Terminal 1, opened in 2010, covers an area of 24,000 square meters and includes an international departure hall, a transit corridor, an arrivals hall, a baggage claim area, and temporary facilities for receiving and seeing off passengers.

The passenger terminal, designed in the shape of a boat, has three floors. The ground floor is used for check-in and luggage handling, the second floor accommodates arrivals for both domestic and international flights as well as administrative and airline offices, and the third floor serves departures, including immigration procedures and a VIP hall. Commercial facilities, such as shops and services, are distributed across all three floors. Four movable boarding bridges connect the terminal to aircraft.

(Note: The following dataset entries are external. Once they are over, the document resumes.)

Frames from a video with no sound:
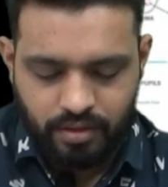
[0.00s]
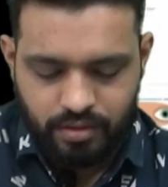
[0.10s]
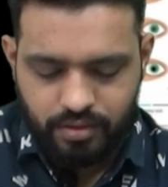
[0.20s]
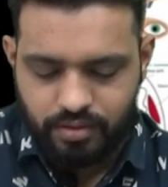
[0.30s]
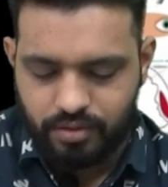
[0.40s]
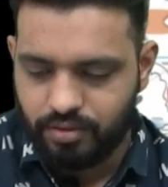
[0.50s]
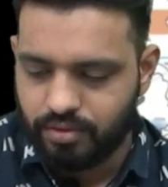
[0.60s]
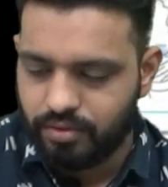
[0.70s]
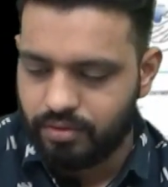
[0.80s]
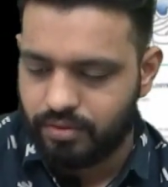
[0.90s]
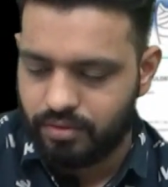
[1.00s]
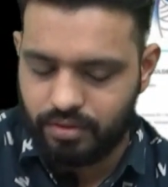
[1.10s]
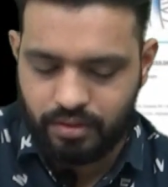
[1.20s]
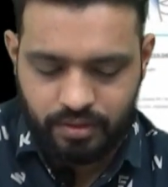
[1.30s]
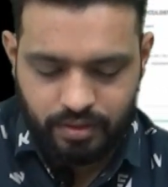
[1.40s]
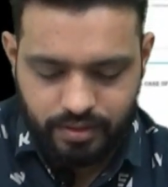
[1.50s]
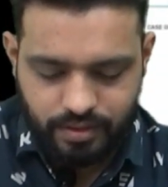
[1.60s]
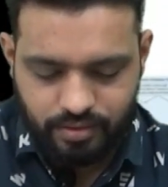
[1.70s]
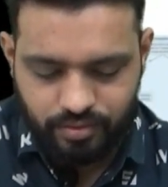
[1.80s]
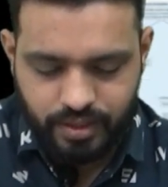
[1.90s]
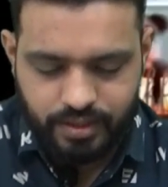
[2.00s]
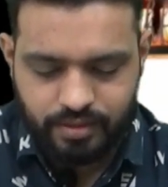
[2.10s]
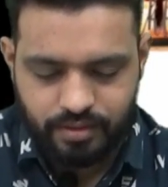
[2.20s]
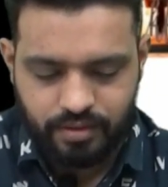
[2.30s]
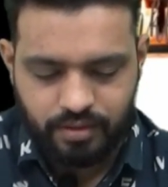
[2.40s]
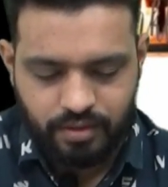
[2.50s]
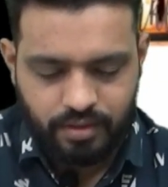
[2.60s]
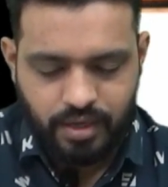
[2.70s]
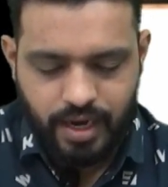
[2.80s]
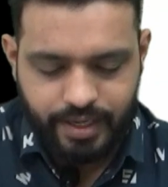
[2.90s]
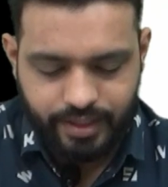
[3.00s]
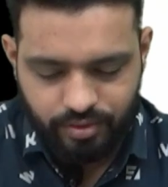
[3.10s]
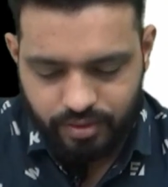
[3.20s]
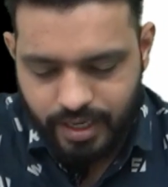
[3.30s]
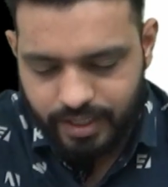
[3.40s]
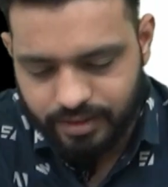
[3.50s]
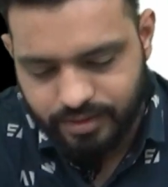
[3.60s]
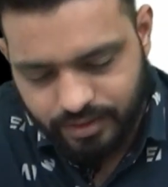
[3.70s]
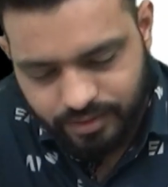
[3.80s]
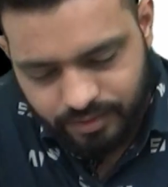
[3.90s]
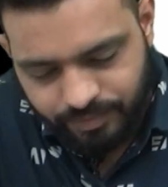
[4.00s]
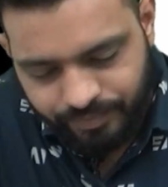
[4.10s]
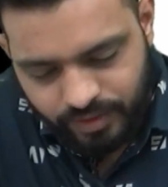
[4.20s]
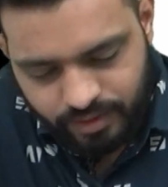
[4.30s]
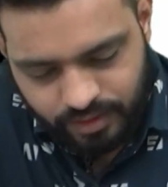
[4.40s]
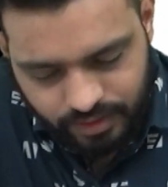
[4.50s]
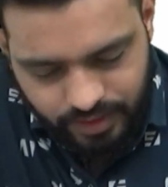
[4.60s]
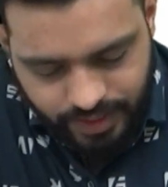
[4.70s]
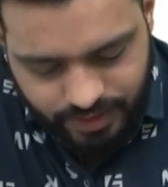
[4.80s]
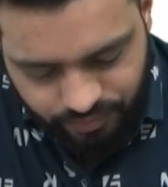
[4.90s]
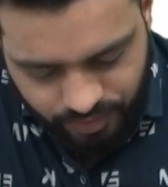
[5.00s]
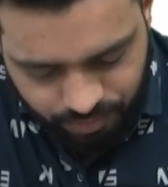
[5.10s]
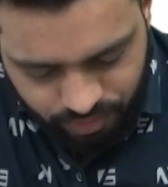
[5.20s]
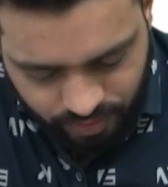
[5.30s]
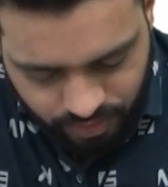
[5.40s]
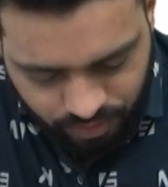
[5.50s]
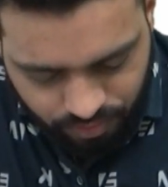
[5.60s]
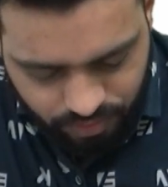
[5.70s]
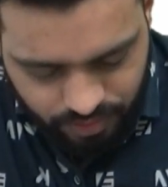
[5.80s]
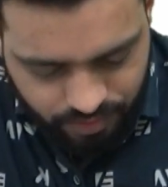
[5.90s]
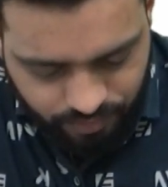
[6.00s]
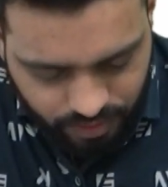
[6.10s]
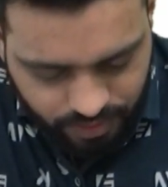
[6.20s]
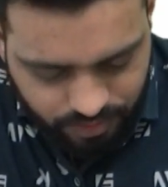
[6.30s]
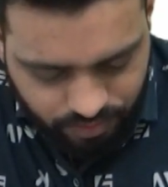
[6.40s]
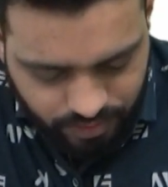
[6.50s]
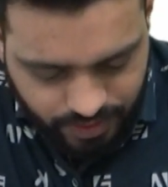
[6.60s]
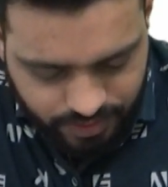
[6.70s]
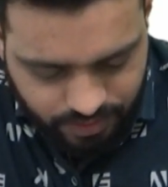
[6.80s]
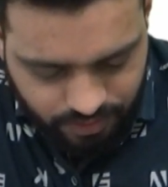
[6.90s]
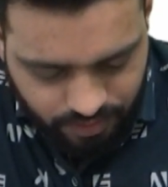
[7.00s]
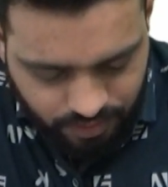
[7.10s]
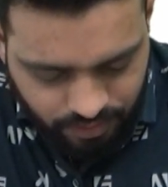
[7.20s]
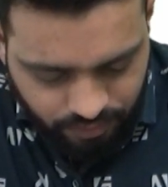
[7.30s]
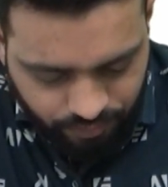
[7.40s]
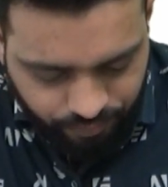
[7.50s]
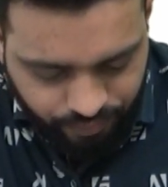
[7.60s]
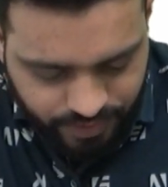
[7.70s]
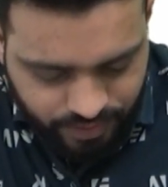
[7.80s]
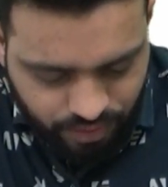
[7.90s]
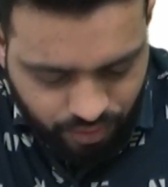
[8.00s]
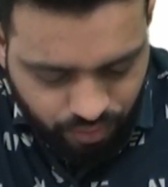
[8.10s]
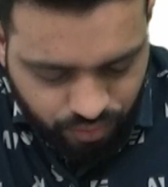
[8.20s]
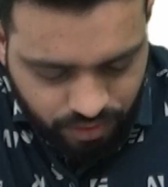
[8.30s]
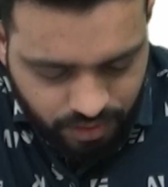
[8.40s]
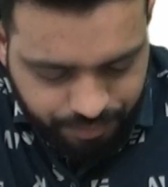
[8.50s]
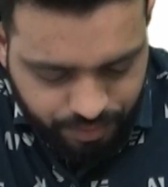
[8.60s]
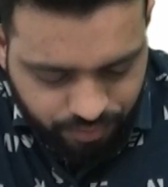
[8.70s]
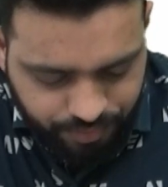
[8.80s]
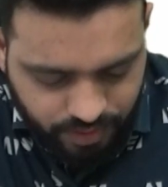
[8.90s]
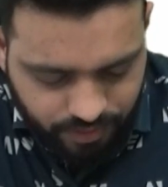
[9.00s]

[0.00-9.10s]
So this is known as iridodialysis. The next we move on to is what is known as festooned pupil.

The terminal also includes a duty-free shop, a franchise food court, areas for travel agencies and related services, a fuel supply unit, a control tower, and a fire station for on-site emergencies. A parking area in front of the terminal provides space for 350 vehicles.

==Terminal 2==
Terminal 2, inaugurated in 2025, covers 40,000 square meters and features a 120,000-square-meter tarmac capable of accommodating 16 medium-sized aircraft. The building was designed to environmentally friendly, featuring solar power for daytime electricity, energy-efficient VRV air conditioning, LED lighting, extensive use of natural light, and noise-reducing construction materials.
It includes parking for 1,000 cars, 51 minibuses, and 15 buses, as well as service buildings comprising three power stations, a wastewater treatment plant, a maintenance workshop for airport equipment, a water pumping station, and a water tank.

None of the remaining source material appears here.